It’s a little known Vatican fact but the Pope has his own train
station.
Thing is, it’s been dormant for years – until now.
May 21 will
see a 1930s steam train leave the Vatican City Station for a trip to the
Italian countryside.
And it’s all to raise money for the Holy See’s
official charity, Caritas.
“It’s a rare opportunity and certainly a very joyful way to come
together ahead of our General Assembly and reflect on who we are and
where we are going,” Monsignor Robert J. Vitillo, head of the Caritas
International delegation to Geneva, told Vatican Radio May 11.
The event coincides with Caritas’s 19th International Assembly being held in Rome as well as their 60th anniversary.

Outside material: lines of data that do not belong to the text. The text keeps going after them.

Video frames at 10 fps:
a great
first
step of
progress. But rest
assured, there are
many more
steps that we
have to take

It total, five passenger carriages will be pulled by steam engine.
The train is being nicknamed the “Caritas Express” for the day and each
engine will be dedicated to a particular patron saint of the poor and
vulnerable.
Seats are still available to the general public.
The day will also see the huge iron gates that mark the border between Italy and the Vatican opened for the first time in years.
And their destination?
The historic city of Orvieto in Umbria, about 60 miles to the north of Rome.

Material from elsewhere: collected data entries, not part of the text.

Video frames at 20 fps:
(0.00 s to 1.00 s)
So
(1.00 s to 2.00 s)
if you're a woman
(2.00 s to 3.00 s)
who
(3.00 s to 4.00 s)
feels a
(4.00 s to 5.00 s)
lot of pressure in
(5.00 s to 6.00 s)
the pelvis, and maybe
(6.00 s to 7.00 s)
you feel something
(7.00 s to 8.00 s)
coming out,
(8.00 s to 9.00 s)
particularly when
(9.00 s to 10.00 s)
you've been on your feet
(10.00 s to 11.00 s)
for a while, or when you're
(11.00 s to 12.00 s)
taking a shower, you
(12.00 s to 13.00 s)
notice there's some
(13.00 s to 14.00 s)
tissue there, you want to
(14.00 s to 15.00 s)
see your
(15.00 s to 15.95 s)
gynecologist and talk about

The Vatican City State Station was built under the Lateran Treaty of
1929 which normalized relationships between the Holy See and the Italian
State.
When he saw it under construction, Pope Pius XI described it as
“the most beautiful station in the world.”
Pope Pius XI never traveled on the line himself and his planned papal
train was never built.
It was Pope John XXII who became the first
pontiff to travel on line, using the Italian presidential train, in
1962. He made the trip between the Vatican City Station and Assisi.
Pope
John Paul II also traveled on the line in 1979 and 2002.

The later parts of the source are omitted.